Pricing
Friendli Serverless Endpoints offer a range of models tailored to various tasks.
Friendli Serverless Endpoints offer a range of models tailored to various tasks.
Important Update: Effective June 20, we’ve introduced new billing options and plan changes. Models are now billed Token-based or Time-based, depending on the specific model.
Billing Methods
Friendli Serverless Endpoints use two different billing methods depending on the model type:
Token-based Billing
Pinned models (such as DeepSeek, Llama, and other popular models) are charged per token basis. These models are billed based on the number of tokens processed, where a “token” refers to an individual unit processed by the model.
Time-based Billing
You may encounter other models besides the pinned models, and they are charged timely. These models are billed based on the duration of compute time used for inference.
Token-based Pricing Models
The following table shows the pricing details for models that use token-based billing. These models are charged based on the number of tokens processed.
Model Code | Price per Token |
---|---|
deepseek-ai/DeepSeek-R1 | Input $3 · Output $7 / 1M tokens |
meta-llama/Llama-3.3-70B-Instruct | $0.6 / 1M tokens |
meta-llama/Llama-3.1-8B-Instruct | $0.1 / 1M tokens |
Time-based Pricing Models
The following table shows the pricing details for models that use time-based billing. These models are charged according to the compute time (in seconds) used for inference.

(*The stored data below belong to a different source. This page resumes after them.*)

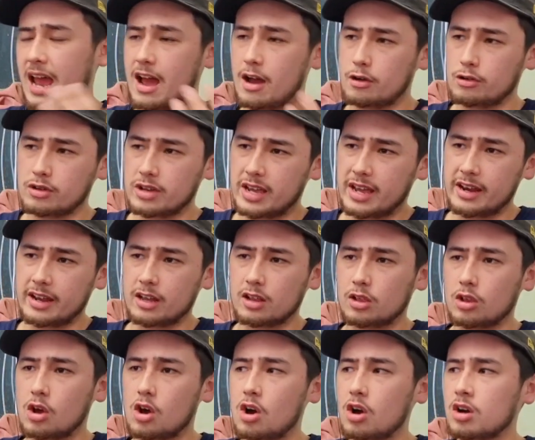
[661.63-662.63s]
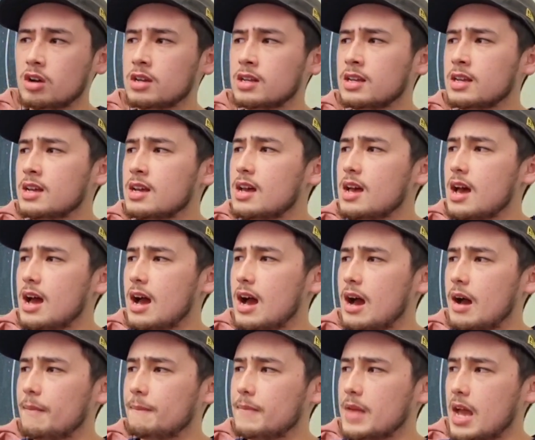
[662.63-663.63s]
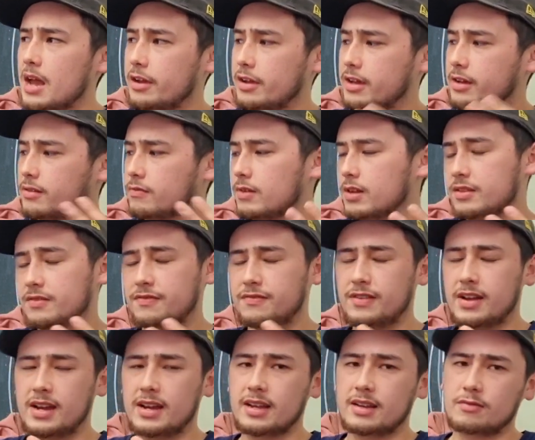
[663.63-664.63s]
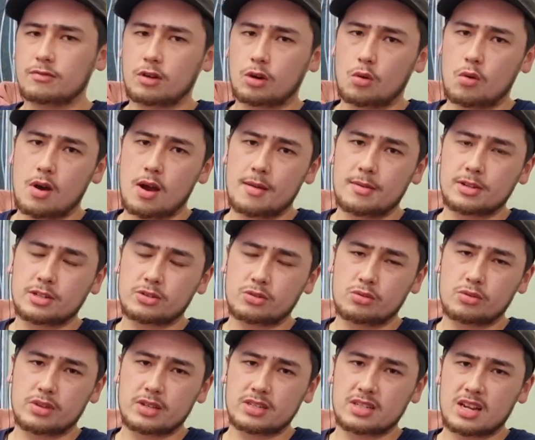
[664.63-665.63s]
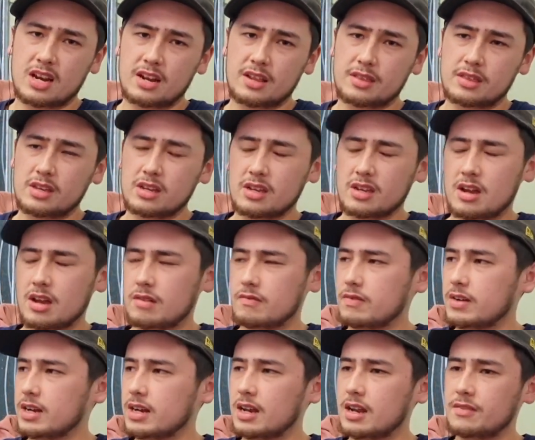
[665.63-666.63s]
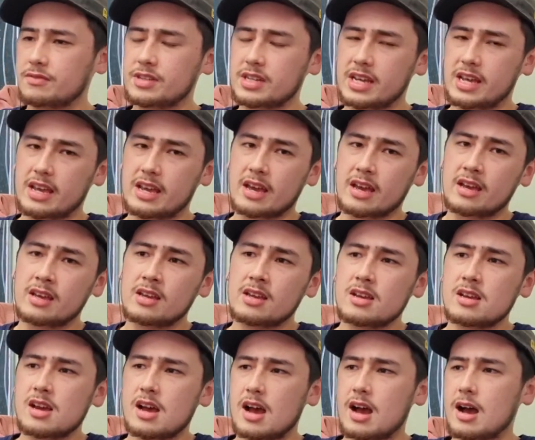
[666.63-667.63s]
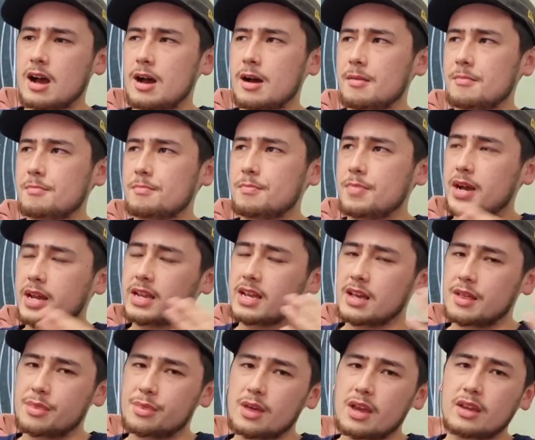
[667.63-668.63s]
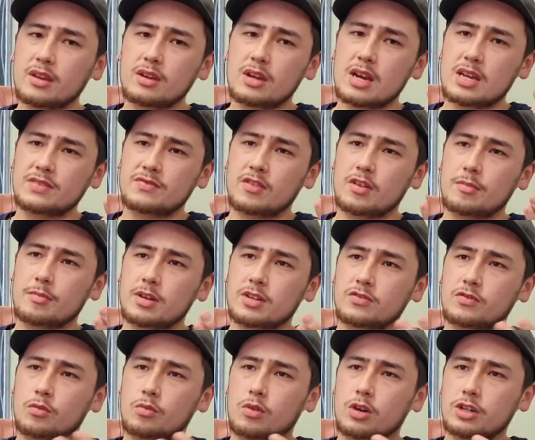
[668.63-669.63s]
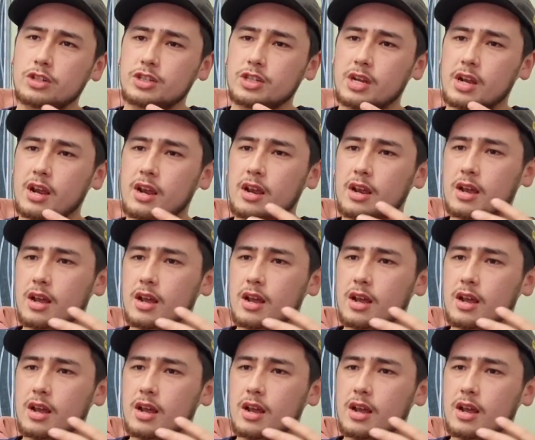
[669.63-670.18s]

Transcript: how you're getting along, how you get around the feeding requirements, all this kind of thing, I'd really love to hear. But yeah, thank you guys very much for watching.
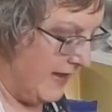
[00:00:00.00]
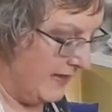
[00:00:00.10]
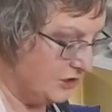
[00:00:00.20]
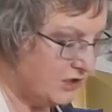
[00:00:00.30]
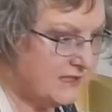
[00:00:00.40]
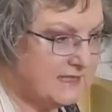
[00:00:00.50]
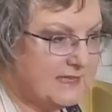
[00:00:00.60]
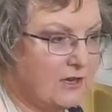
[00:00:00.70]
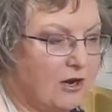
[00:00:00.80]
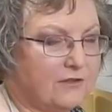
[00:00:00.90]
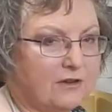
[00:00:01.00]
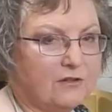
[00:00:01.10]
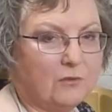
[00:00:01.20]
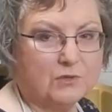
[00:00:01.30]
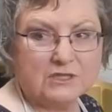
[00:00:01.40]
And just as they are, they're
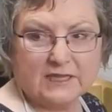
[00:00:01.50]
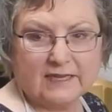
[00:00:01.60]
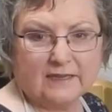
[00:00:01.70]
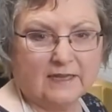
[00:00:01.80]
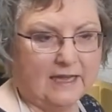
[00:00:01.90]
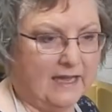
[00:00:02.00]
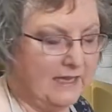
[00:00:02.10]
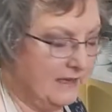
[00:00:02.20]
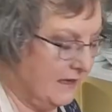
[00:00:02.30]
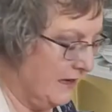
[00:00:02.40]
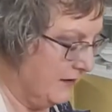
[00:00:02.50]
almost like a,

Model Code | Price per Second |
---|---|
meta-llama/Llama-4-Maverick-17B-128E-Instruct | $0.004 / Second |
meta-llama/Llama-4-Scout-17B-16E-Instruct | $0.002 / Second |
Qwen/Qwen3-235B-A22B | $0.004 / Second |
Qwen/Qwen3-30B-A3B | $0.002 / Second |
Qwen/Qwen3-32B | $0.002 / Second |
google/gemma-3-27b-it | $0.002 / Second |
mistralai/Mistral-Small-3.1-24B-Instruct-2503 | $0.002 / Second |
mistralai/Devstral-Small-2505 | $0.002 / Second |
mistralai/Magistral-Small-2506 | $0.002 / Second |